TASK DESCRIPTION - Where the records hold the string "What", show the whole line it sits on.

Segment Open

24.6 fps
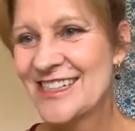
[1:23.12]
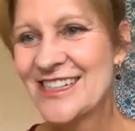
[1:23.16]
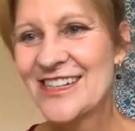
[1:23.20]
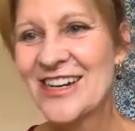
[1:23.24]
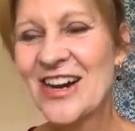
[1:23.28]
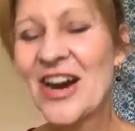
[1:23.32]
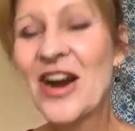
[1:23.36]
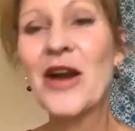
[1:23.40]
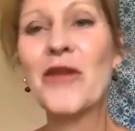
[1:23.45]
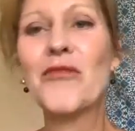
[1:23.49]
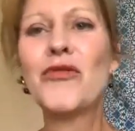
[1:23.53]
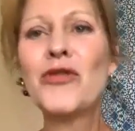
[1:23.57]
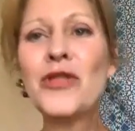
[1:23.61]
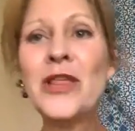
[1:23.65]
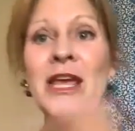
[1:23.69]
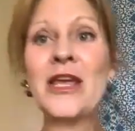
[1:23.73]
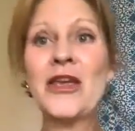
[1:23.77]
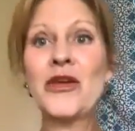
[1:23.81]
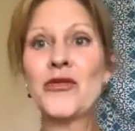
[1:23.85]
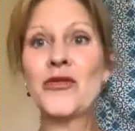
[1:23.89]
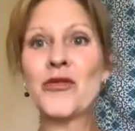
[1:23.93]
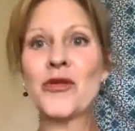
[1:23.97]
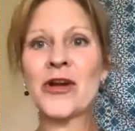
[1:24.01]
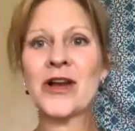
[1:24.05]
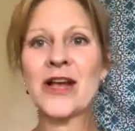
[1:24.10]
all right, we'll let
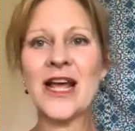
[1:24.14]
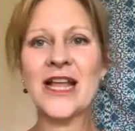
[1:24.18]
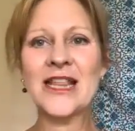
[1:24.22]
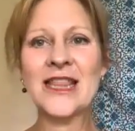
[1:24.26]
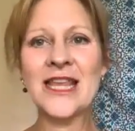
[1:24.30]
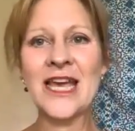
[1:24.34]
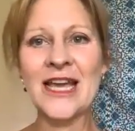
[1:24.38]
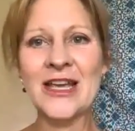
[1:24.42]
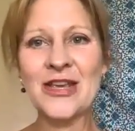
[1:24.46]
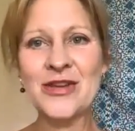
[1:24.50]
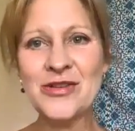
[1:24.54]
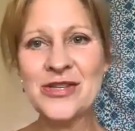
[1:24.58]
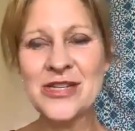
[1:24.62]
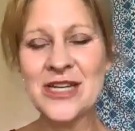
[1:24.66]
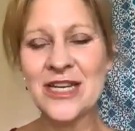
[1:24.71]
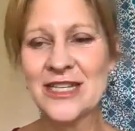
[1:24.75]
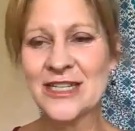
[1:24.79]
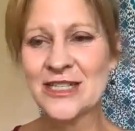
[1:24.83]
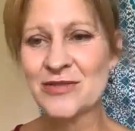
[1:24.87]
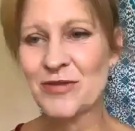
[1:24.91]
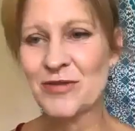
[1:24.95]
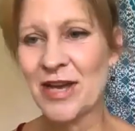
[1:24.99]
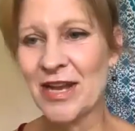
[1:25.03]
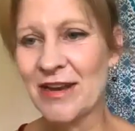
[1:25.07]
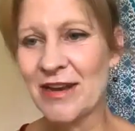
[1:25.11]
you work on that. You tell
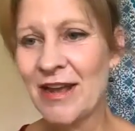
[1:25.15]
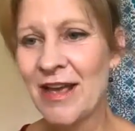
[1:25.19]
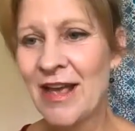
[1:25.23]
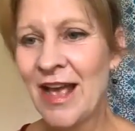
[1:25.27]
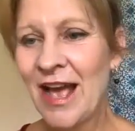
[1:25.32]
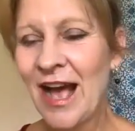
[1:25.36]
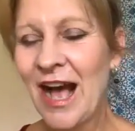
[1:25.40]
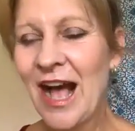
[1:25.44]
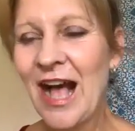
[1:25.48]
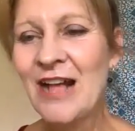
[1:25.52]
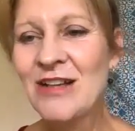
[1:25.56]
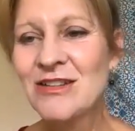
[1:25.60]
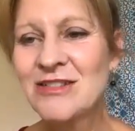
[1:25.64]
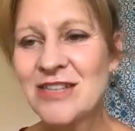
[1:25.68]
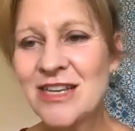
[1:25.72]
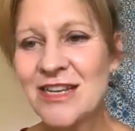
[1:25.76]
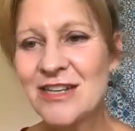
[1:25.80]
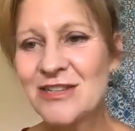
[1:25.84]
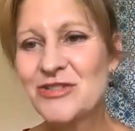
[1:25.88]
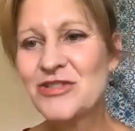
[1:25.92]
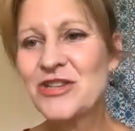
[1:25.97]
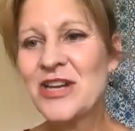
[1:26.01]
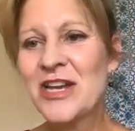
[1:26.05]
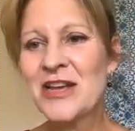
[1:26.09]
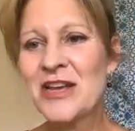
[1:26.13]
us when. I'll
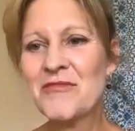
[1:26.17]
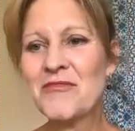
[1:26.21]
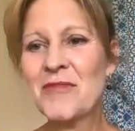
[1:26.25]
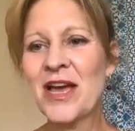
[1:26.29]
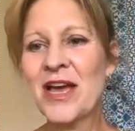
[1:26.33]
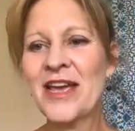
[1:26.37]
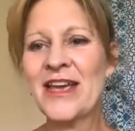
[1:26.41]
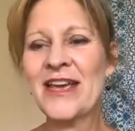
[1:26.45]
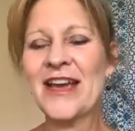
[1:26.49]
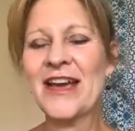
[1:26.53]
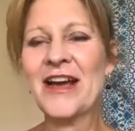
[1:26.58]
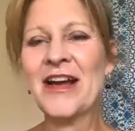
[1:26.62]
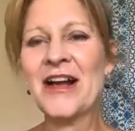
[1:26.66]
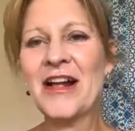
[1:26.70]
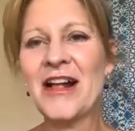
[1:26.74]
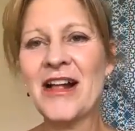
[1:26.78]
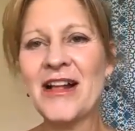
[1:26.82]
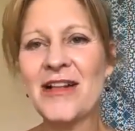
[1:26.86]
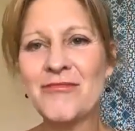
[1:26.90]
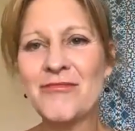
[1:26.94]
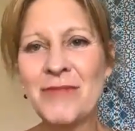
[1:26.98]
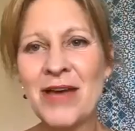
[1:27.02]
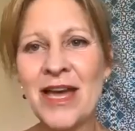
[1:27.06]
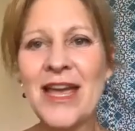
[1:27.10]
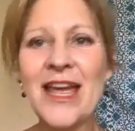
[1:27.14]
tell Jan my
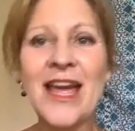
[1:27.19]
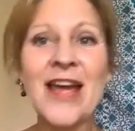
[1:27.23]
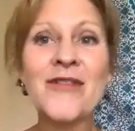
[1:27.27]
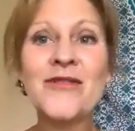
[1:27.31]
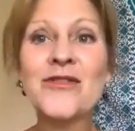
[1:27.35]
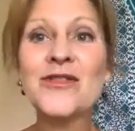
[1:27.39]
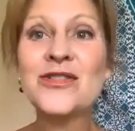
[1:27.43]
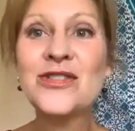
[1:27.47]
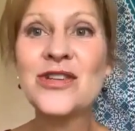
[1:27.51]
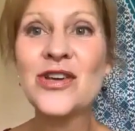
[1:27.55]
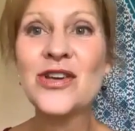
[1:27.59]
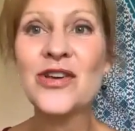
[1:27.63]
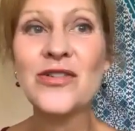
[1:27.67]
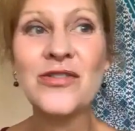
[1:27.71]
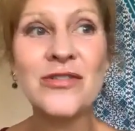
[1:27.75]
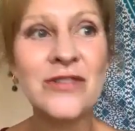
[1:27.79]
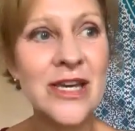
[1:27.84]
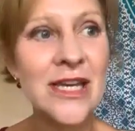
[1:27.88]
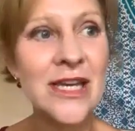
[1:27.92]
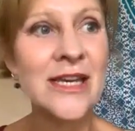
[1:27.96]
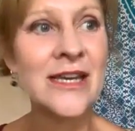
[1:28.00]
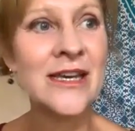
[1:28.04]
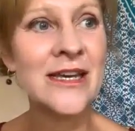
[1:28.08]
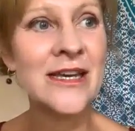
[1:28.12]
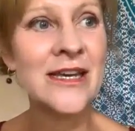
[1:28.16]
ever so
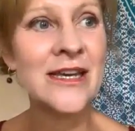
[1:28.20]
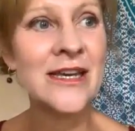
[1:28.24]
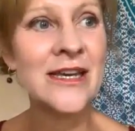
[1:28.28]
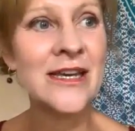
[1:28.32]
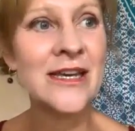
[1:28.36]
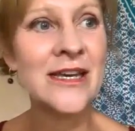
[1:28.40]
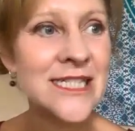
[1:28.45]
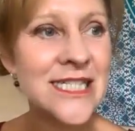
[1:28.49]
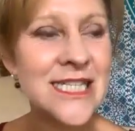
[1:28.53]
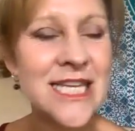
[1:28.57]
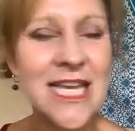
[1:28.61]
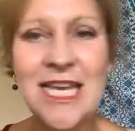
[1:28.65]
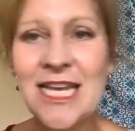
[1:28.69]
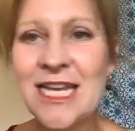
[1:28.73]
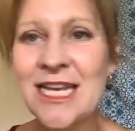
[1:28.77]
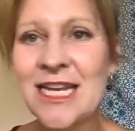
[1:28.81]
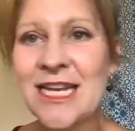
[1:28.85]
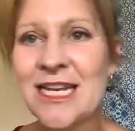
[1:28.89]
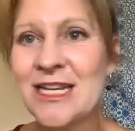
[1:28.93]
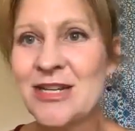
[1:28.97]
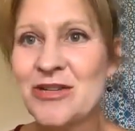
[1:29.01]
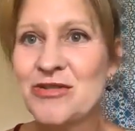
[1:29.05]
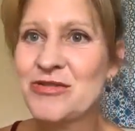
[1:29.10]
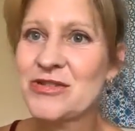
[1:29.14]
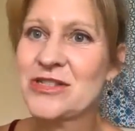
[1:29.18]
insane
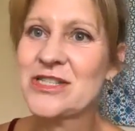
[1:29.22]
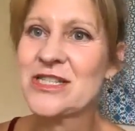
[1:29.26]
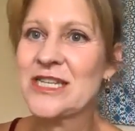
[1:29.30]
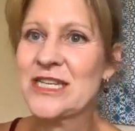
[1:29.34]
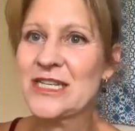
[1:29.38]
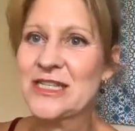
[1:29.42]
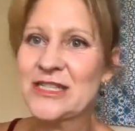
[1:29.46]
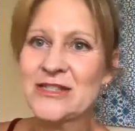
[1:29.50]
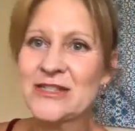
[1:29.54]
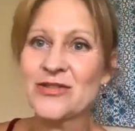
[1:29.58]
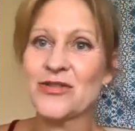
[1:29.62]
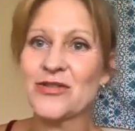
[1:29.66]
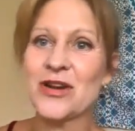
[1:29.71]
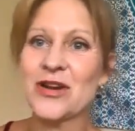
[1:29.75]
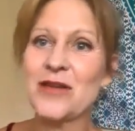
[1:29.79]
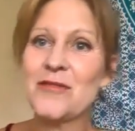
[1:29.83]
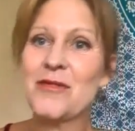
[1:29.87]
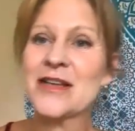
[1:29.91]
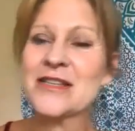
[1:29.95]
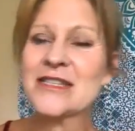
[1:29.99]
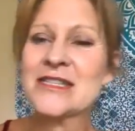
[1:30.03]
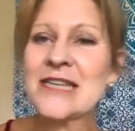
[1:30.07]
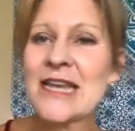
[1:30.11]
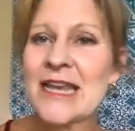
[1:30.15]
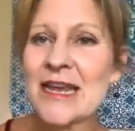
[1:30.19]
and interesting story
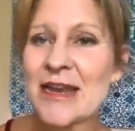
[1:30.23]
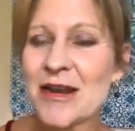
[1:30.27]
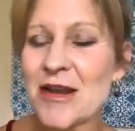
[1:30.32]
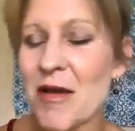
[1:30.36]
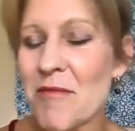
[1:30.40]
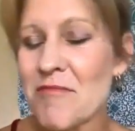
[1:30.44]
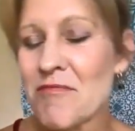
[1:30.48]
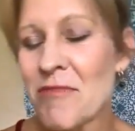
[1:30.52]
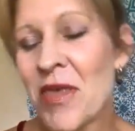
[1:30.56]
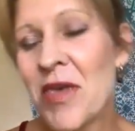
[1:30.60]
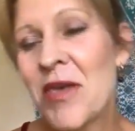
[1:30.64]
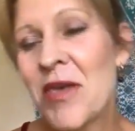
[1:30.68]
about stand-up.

Segment Closed
Segment Open

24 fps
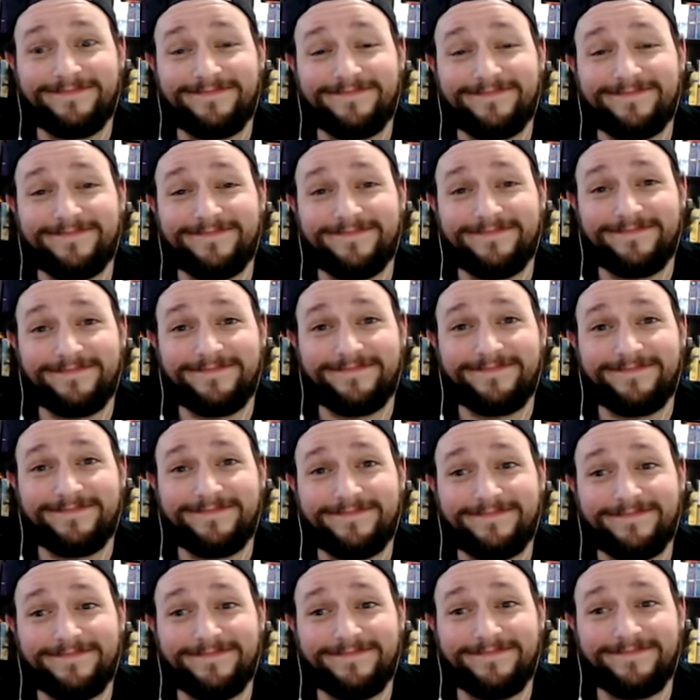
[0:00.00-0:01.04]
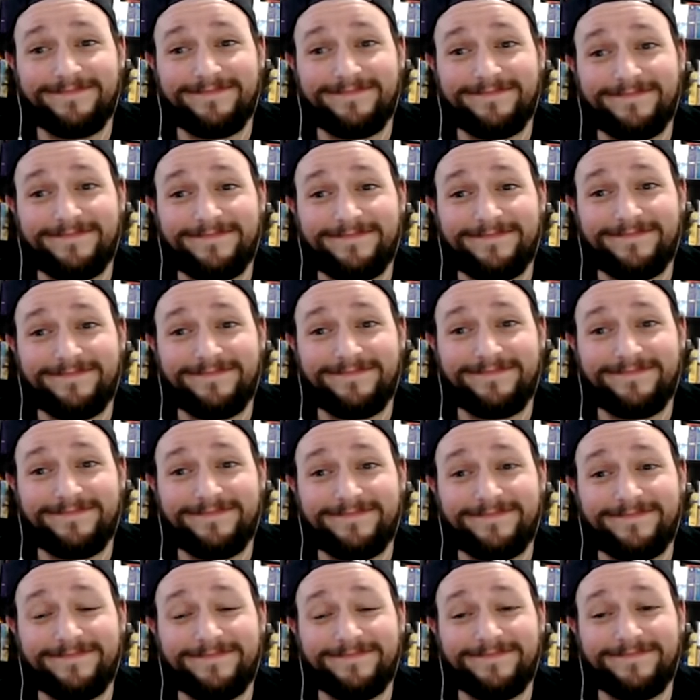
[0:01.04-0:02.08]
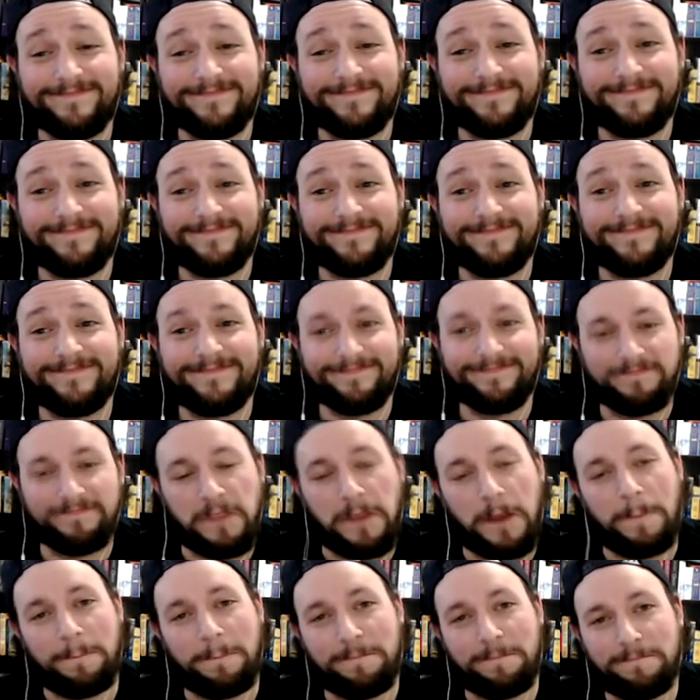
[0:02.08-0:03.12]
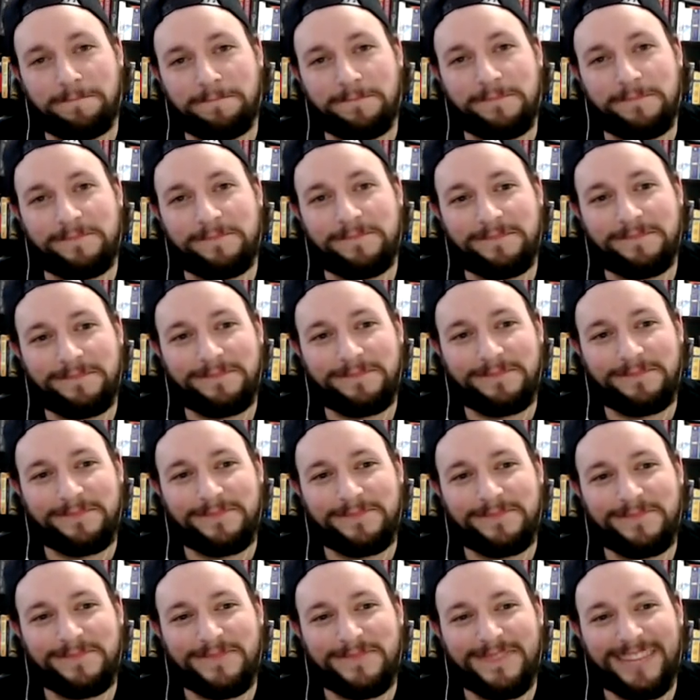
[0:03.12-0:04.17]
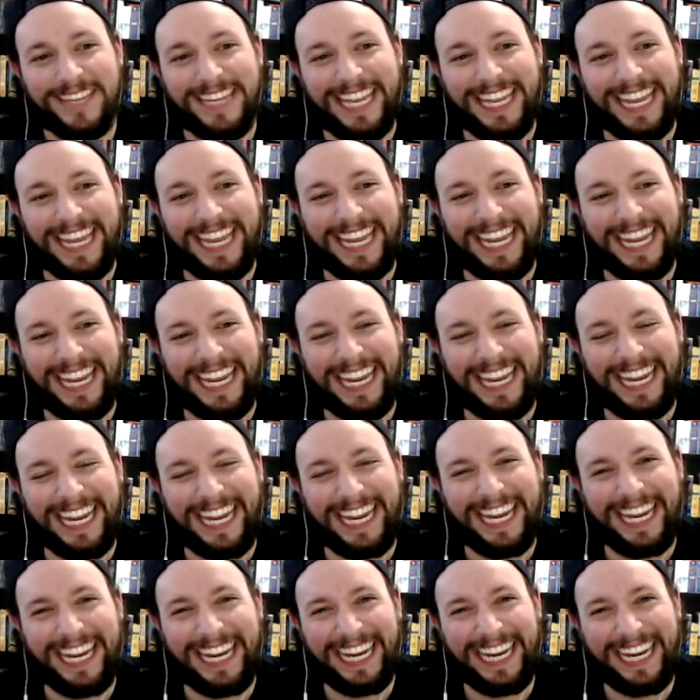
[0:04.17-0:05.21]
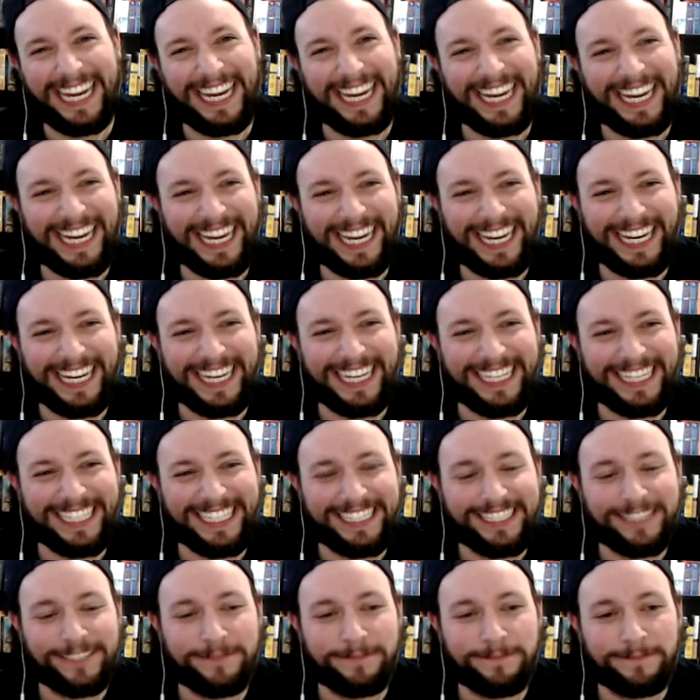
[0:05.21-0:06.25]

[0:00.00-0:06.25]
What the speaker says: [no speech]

Segment Closed
Segment Open

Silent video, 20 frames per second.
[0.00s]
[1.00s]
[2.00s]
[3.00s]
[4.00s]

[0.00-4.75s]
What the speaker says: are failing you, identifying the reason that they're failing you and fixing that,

Segment Closed

FINAL ANSWER -
What the speaker says: [no speech]
What the speaker says: are failing you, identifying the reason that they're failing you and fixing that,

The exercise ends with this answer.